Whittle away at inline `<script>` tags
Ideally we would have no inline JS which would allow us to tighten down our Content Security Policy. That's going to be hard to remove entirely, but if we can remove all of the pages that specify <script> we can use a nonce to cover the ones included in output_header() and slim_header() via $extra_args["js_data"] (see https://developer.mozilla.org/en-US/docs/Web/HTTP/Headers/Content-Security-Policy/script-src#unsafe_inline_script).
So we should:
- Move JS code to
.jsfiles when possible - Any code we can't move to
.js. files needs to be lifted into$extra_args["js_data"]so it can be covered under a (to-be-developed) nonce mechanism.
Closing this ticket would be having no <script> content in PHP code outside that created in html_page_common.inc and a nonce mechanism cover the header-inserted code.
If we do ever get to disable inline scripts, be aware that I believe it may break people's extensions, which is kind of the point, but we may get some feedback in that regard.
@chrismiceli - do you have thoughts or suggestions on how to reduce the number of individual .js files that we create as part of this effort? I know that it's a best practice to reduce the number of round-trips to the server and this feels like we'll be creating a bunch of individual .js files.
@chrismiceli - do you have thoughts or suggestions on how to reduce the number of individual
.jsfiles that we create as part of this effort? I know that it's a best practice to reduce the number of round-trips to the server and this feels like we'll be creating a bunch of individual.jsfiles.
We definitely could create 1 or more minified bundles based on usage patterns or roles, but really I'm not 100% sure it is worth the effort. With http1.1 with keep alive or http2/3, there is only 1 TCP connection per server so there isn't a huge penalty to not bundling. Even more modern sites are kind of going away with it and instead having tons of es modules with various imports, etc.

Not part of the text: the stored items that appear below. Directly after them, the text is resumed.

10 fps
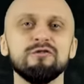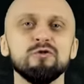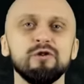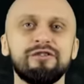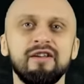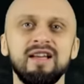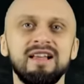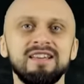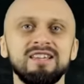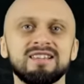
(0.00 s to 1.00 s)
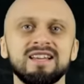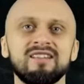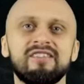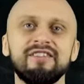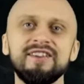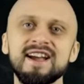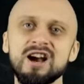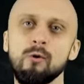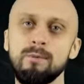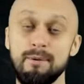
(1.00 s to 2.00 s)
wóz i ten
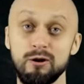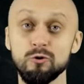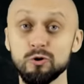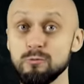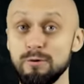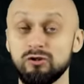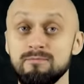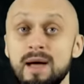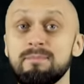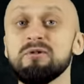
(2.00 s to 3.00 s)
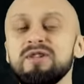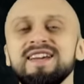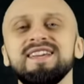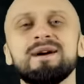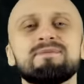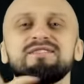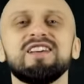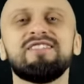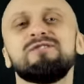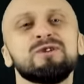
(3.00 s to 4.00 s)
zjechał po pagórku, po czym na pełnej i
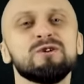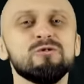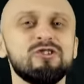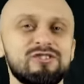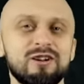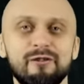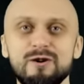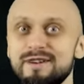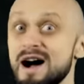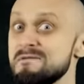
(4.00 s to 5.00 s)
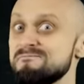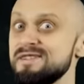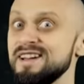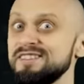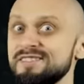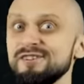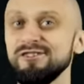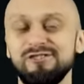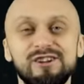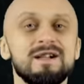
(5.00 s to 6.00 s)
naprawdę chcę tutaj użyć tego słowa
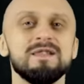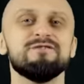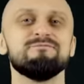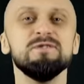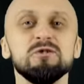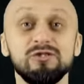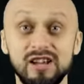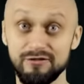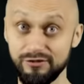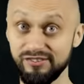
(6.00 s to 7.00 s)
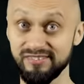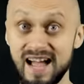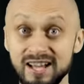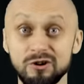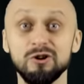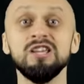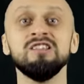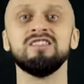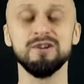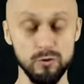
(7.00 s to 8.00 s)
prędkości, wbił się w stado
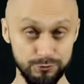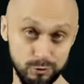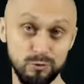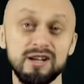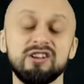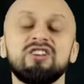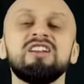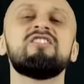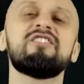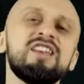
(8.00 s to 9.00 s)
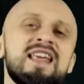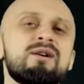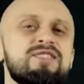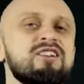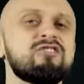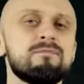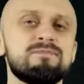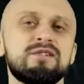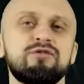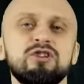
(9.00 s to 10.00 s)
indyków, których część zginęła. Także
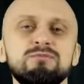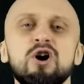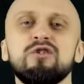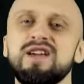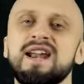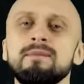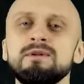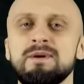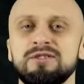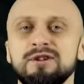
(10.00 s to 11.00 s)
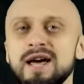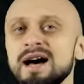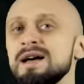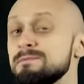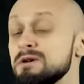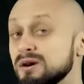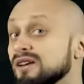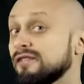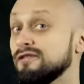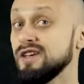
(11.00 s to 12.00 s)
pierwszymi ofiarami Patona
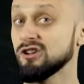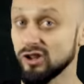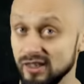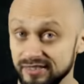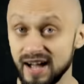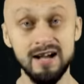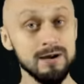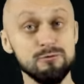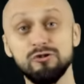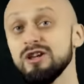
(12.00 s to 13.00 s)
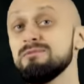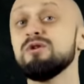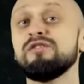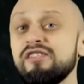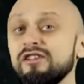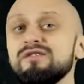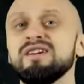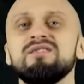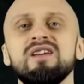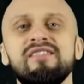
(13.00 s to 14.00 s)
były zwierzęta, później było
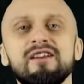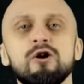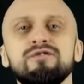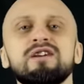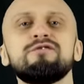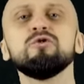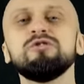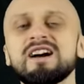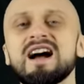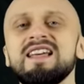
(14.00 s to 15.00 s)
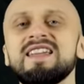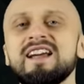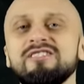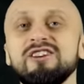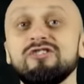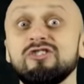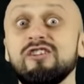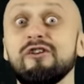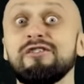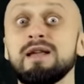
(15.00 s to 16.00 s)
zdecydowanie więcej ofiar w ludziach, ale na razie jeszcze
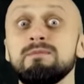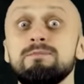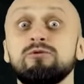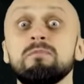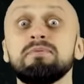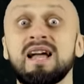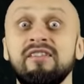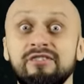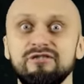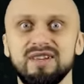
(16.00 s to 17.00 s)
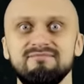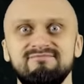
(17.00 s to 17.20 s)
zostańmy przy ptactwie.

Minifying would probably be trivial to do and reduce page load size, but our client side performance according to lighthouse is already really good: https://pagespeed.web.dev/analysis/https-www-pgdp-net-c/wf00h7vgv8?form_factor=desktop. Minifying does make debugging harder, but not really that much to be honest.
If you want me to investigate what these strategies could look like for pgdp, I could, but want to confirm the goals clearly.
tl;dr: Hold off on any investigation until I see if we can support http/2.
I'm less worried about making them smaller than making fewer of them. With http 1.1 the client makes up to 6 TCP concurrent TCP connections to the server per browser -- because of keepalive more than one resource will be downloaded on that connection though. We're currently hitting a resources limit on PROD with the number of concurrent connections under high load. Having clients have more files to download will only make that worse (although only slightly worse due to caching). http/2 would be much more efficient but we can't currently support it because it requires a non-prefork Apache MPM, but mod_php will only work with the prefork MPM. To move to a non-prefork MPM we have to move to php-fpm which, in theory, will work but I have some concerns with how gettext will work with php-fpm due to how it works.
I need to do some testing on TEST to see if we can move to php-fpm and then I'd rather do that and evaluate how things go before doing any major research or work on reducing the number of .js (and .css) resources our pages request.
The majority of remaining inline JS is in the following areas which we are intending to revise for other reasons:
- The proofreading interface (toolbox, preview, wordcheck, proofframe)
- pinc/js_newwin.inc which is used in various places. This does not now work how it was originally intended because of changes in browsers to discourage use of pop-up windows and is inconsistent in different browsers. See issue #405.
- tools/project_manager/diff.php. See pull request #1114
- tools/authors. Was ther some discussion of removing this entirely?
tools/authors. Was ther some discussion of removing this entirely?
Yes, this code is getting deleted completely, probably after the next code release but maybe before. (see https://www.pgdp.net/phpBB3/viewtopic.php?t=82401)
A common case is getting translated strings into javascript functions. Should we standardize the way we do this, particularly in the new Proofreading Interface. Perhaps using an API to get an array of translated strings would avoid any security issues?
I've seen a couple of different approaches, but we could do an API or just dump in them in the DOM as some JSON on a data-attribute or something as well. That would avoid another round to the server.